No matter how the detractors and naysayer tried to spin it, they just couldn’t convince the majority of investors that Twitter Inc (NYSE:TWTR) posted disappointing numbers for the fourth quarter.
The fact that TWTR stock rallied more than 7% in after-hours trading following the Twitter earnings news posted Thursday afternoon confirms the market is seeing the glass as half full rather than half empty.
TWTR Stock Earnings
Last quarter, Twitter turned an operating profit of 12 cents per share of TWTR stock on $479.1 million, versus a year-ago loss of $1.41 per share on $242.7 million in sales. Analysts were only expecting to see an operating profit of 6 cents per share of TWTR stock on $453.8 million in revenue.
Almost needless to say, the results leave little for anyone to complain about. Yet, some observers did manage to drudge up some worries regarding the Twitter earnings announcement.
The core of the concern was the pace of user growth in the fourth quarter. Twitter averaged 288 million users that logged on and looked around at least once per month, only a slight increase from 284 million in the previous quarter and far below the 295 million that analysts had expected.
The fourth quarter figure was 20% larger than the average monthly user number from the fourth quarter of 2013, but compared to last year’s 23% year-over-year growth rate, the numbers were a letdown.

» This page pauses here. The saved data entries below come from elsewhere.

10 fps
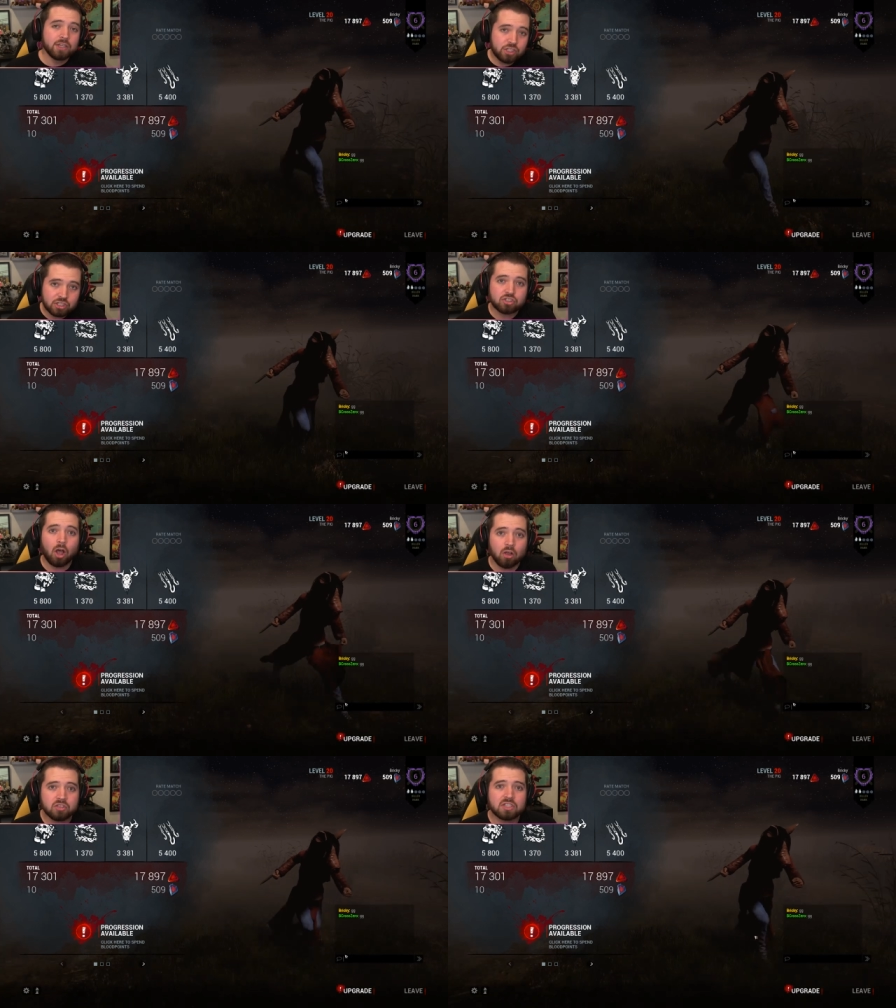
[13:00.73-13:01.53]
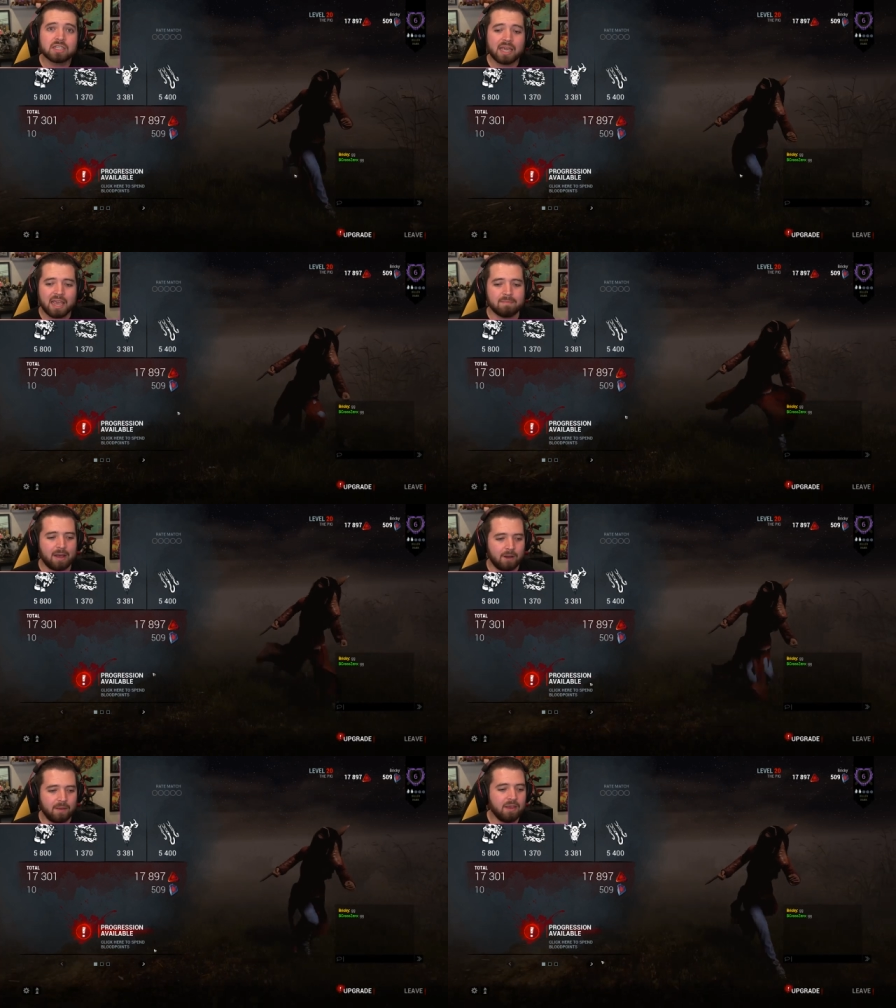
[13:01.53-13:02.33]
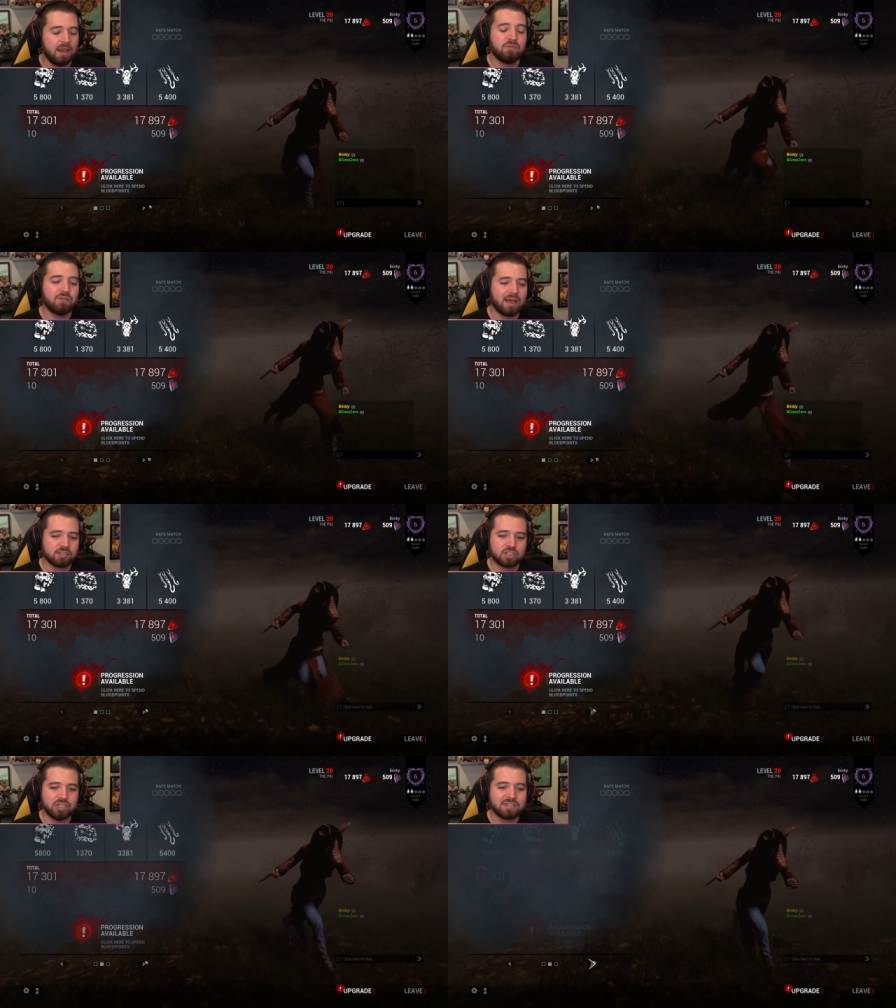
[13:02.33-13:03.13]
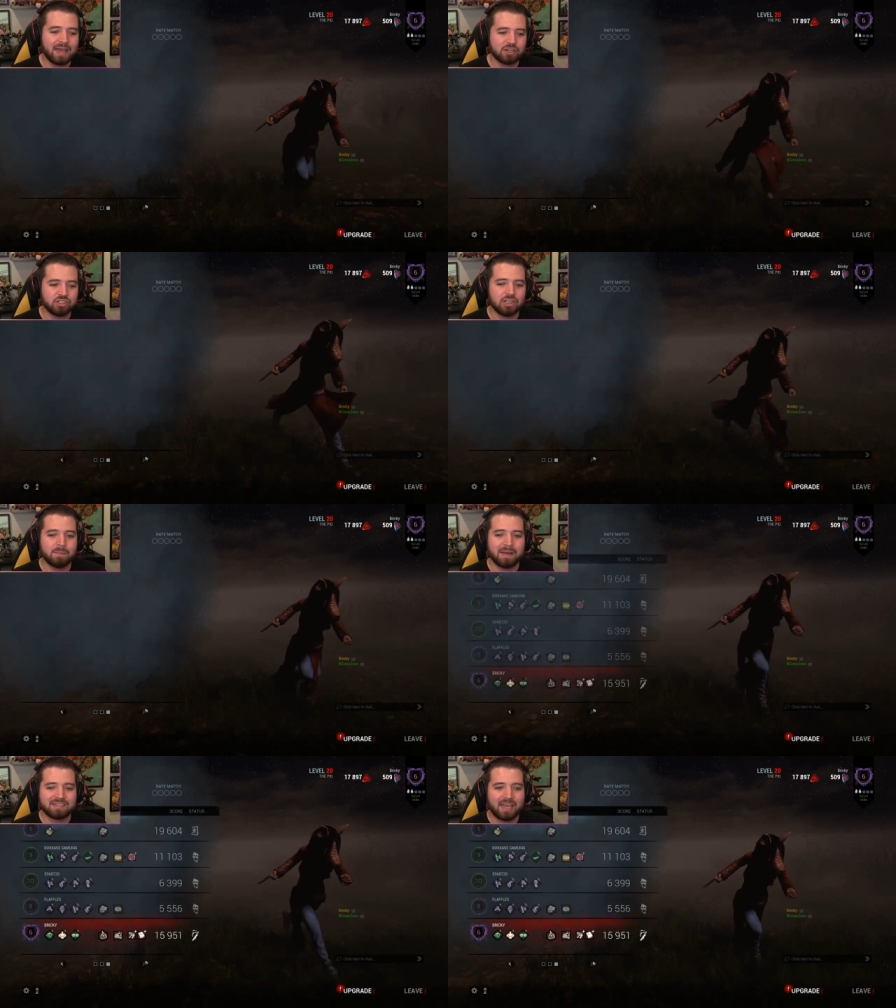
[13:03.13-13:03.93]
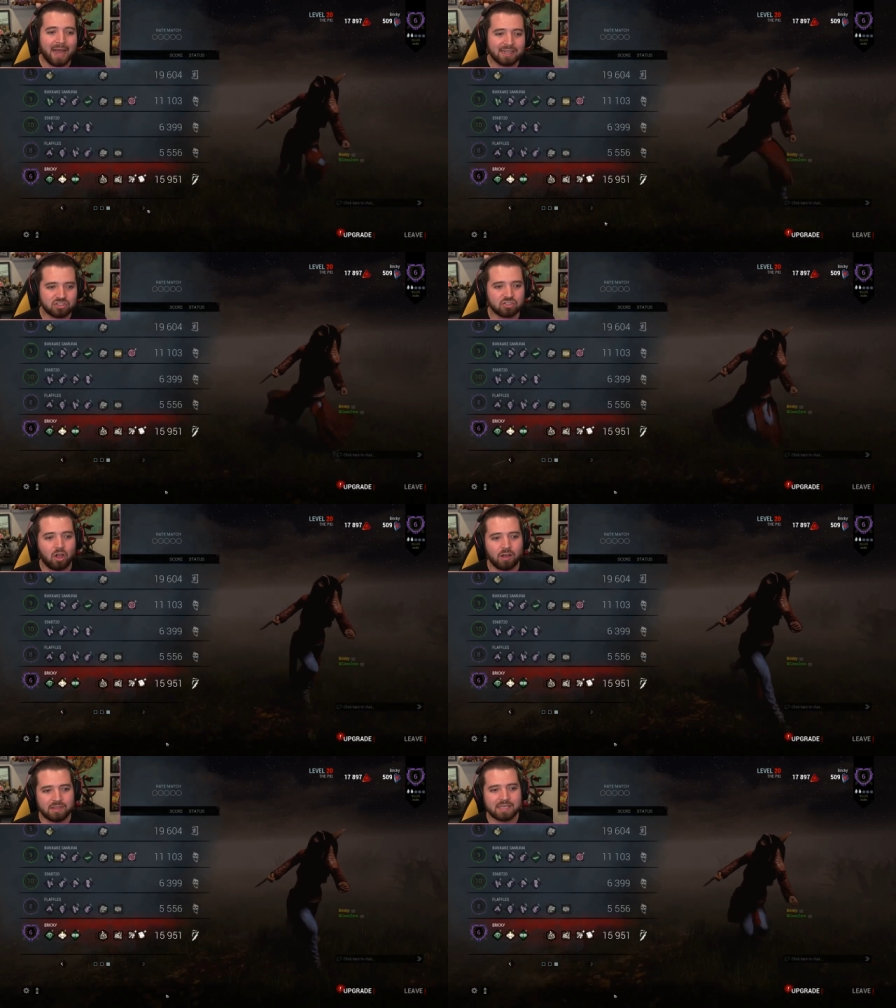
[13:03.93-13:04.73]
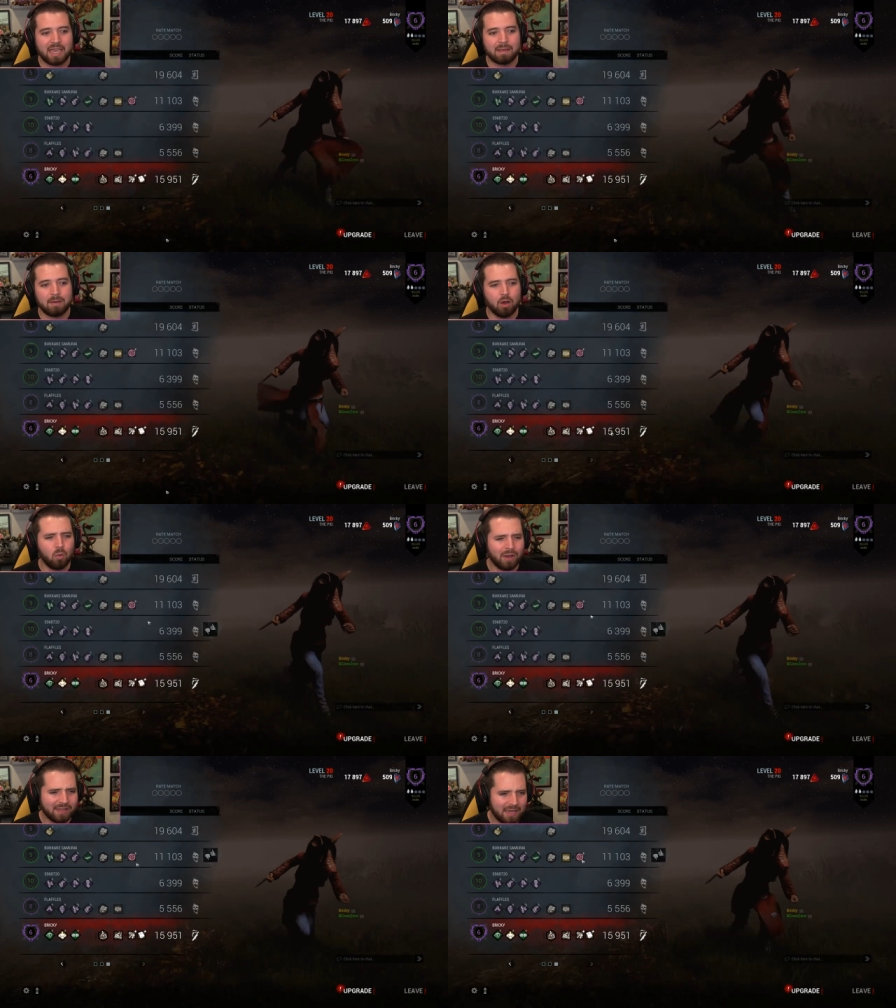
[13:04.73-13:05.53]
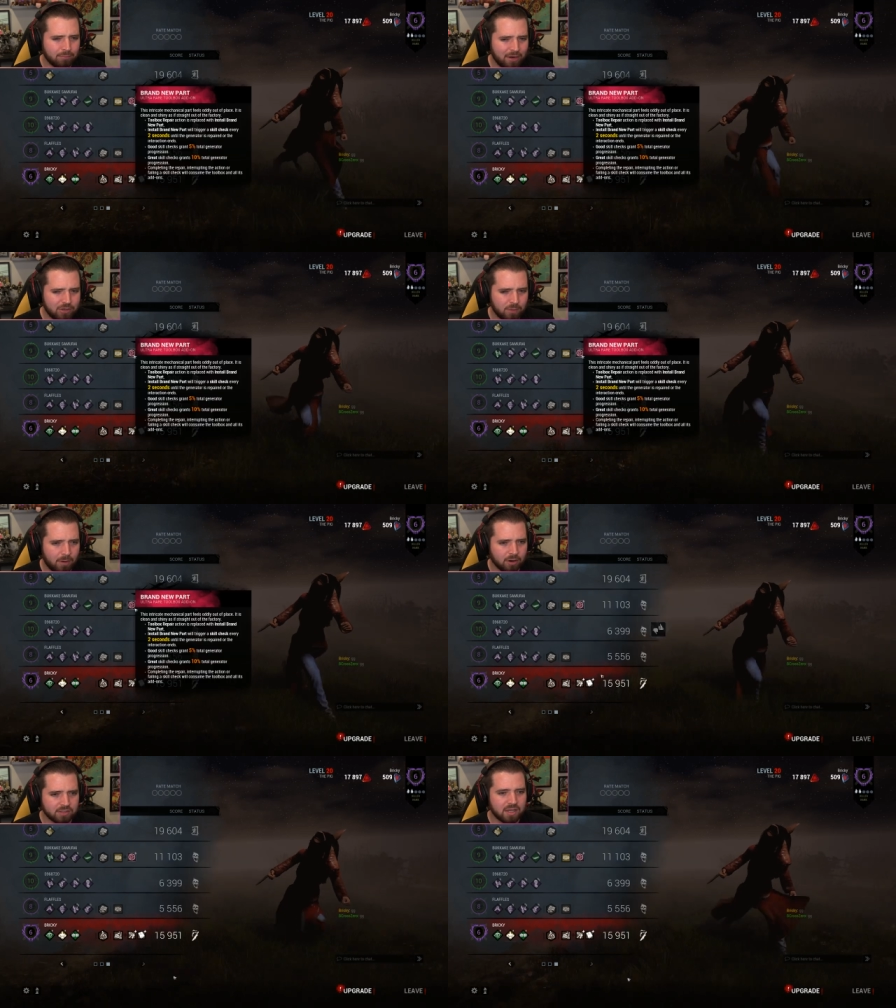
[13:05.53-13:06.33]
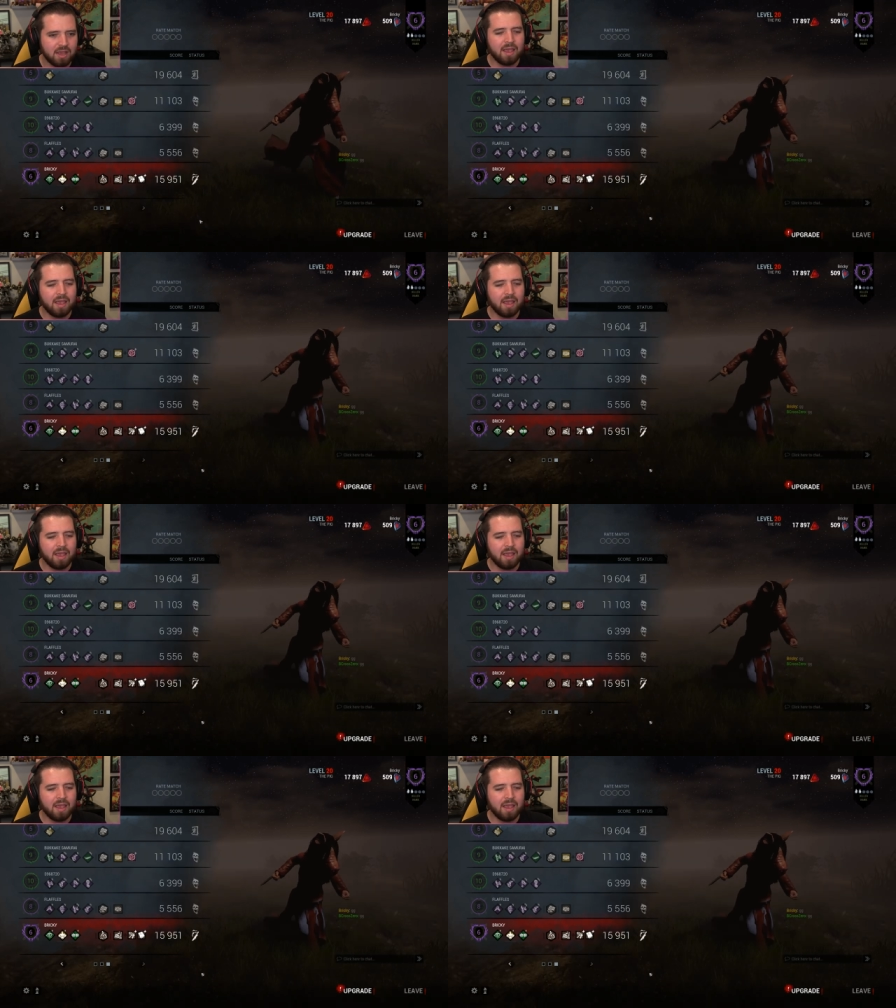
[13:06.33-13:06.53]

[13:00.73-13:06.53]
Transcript: She stalls the game out. In, in fact, she's actually the best at stalling the game. Oh, wow, they had a brand new part.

Even so, the company told current and would-be owners of TWTR stock to ratchet up their expectations for the current year. The company believes it will drive revenue of somewhere between $2.3 billion and $2.35 billion in 2015, versus estimates of $2.3 billion. Twitter didn’t offer any sort of earnings projection for the current year, but as of the latest look, analysts expect a profit of 34 cents per share of TWTR stock in 2015.

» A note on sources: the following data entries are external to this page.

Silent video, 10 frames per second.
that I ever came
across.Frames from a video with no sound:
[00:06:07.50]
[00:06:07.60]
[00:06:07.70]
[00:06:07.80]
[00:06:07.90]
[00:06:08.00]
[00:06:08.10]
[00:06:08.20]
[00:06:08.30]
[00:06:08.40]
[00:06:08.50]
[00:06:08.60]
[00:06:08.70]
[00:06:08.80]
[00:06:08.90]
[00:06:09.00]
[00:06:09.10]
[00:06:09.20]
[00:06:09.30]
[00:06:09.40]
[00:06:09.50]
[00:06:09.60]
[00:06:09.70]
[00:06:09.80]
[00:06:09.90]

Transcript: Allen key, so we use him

The company also expects to add between 13 million and 16 million users in the current quarter, which would be at a faster pace than the sequential user growth of 1.4% clocked in the fourth quarter of 2014.

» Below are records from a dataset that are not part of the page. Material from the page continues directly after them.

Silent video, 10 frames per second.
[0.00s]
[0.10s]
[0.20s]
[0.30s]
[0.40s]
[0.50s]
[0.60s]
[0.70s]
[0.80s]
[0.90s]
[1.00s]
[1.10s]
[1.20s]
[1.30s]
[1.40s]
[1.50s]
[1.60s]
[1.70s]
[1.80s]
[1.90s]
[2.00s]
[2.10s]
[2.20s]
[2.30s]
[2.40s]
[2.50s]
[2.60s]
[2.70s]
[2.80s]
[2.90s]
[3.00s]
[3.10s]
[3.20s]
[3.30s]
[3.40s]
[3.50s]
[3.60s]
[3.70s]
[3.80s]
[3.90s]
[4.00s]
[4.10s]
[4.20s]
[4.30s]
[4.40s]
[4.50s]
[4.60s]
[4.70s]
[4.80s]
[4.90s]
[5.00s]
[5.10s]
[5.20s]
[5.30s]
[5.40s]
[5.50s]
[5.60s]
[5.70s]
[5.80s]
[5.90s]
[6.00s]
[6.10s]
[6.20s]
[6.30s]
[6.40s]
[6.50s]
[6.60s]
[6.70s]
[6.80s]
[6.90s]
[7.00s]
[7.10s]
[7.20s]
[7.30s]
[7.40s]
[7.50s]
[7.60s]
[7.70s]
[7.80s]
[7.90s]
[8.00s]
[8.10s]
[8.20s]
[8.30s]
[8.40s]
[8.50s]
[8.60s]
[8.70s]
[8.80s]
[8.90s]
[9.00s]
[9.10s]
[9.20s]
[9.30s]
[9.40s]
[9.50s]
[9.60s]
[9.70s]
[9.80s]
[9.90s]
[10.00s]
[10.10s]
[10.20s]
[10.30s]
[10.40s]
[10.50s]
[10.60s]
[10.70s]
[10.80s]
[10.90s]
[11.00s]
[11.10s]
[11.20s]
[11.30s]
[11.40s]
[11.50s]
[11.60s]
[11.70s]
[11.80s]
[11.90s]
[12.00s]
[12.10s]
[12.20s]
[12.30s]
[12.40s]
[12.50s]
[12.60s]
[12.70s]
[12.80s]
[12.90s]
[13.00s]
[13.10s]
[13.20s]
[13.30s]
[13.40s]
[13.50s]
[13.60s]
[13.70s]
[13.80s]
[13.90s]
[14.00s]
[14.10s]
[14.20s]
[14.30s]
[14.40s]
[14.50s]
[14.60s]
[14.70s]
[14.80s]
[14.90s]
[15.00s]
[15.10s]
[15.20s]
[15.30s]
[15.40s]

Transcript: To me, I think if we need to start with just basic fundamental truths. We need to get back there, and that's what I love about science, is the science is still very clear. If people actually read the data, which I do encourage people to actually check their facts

More Initiatives to Drive Growth
While the Twitter earnings call served up some color on the trailing numbers, it also gave the company’s management team an opportunity to detail a few of the initiatives investors can look forward to in the near future.
One of the more compelling steps Twitter is taking down the growth path is a new partnership with Flipboard and Yahoo! Japan. Agreements reached with both of those companies will allow Twitter to push advertisements — what it’s calling “promoted tweets” — onto their websites.
Also, Google Inc. (NASDAQ:GOOGL, NASDAQ:GOOG) and Twitter recently came to an accord that will display tweets in the search engine’s results pages almost in real-time.
Twitter isn’t just relying on new or enhanced business relationships to continue its growth, however. Newcomers to the Twitter home page see a new design that the company expects to converts more browsers into Twitter users. The company is also testing an instant timeline, which will allow new users to see what the Twitter community is saying without first requiring them to follow other Twitter users.
CEO Dick Costolo has also recently pointed out his company is working on some new group chat and video-oriented features.
Bottom Line for TWTR Stock
Even in the shadow of the encouraging Twitter earnings news, nobody’s going to give the company’s stock any value awards. TWTR stock still trades at a frothy forward-looking price-to-earnings ratio of 121.3 and a similarly frothy forward-looking price-to-sales ratio of 21.8.
Even if sales grow more than expected this year there’s still no chance the stock could be considered “worth it” by typical valuation norms — but Twitter isn’t an “investment”. It’s a trade and always has been. Growth rates supersede valuations for most so-called story stocks, and TWTR stock is no exception.
What about slowing user growth? Sure, it would be great to see beefier user growth from Twitter. Given the choice between near-100% revenue growth and a decisive swing to profit versus more users that may or may not bear more revenue, most traders will rightfully focus on the swelling income statement.
As of this writing, James Brumley did not hold a position in any of the aforementioned securities.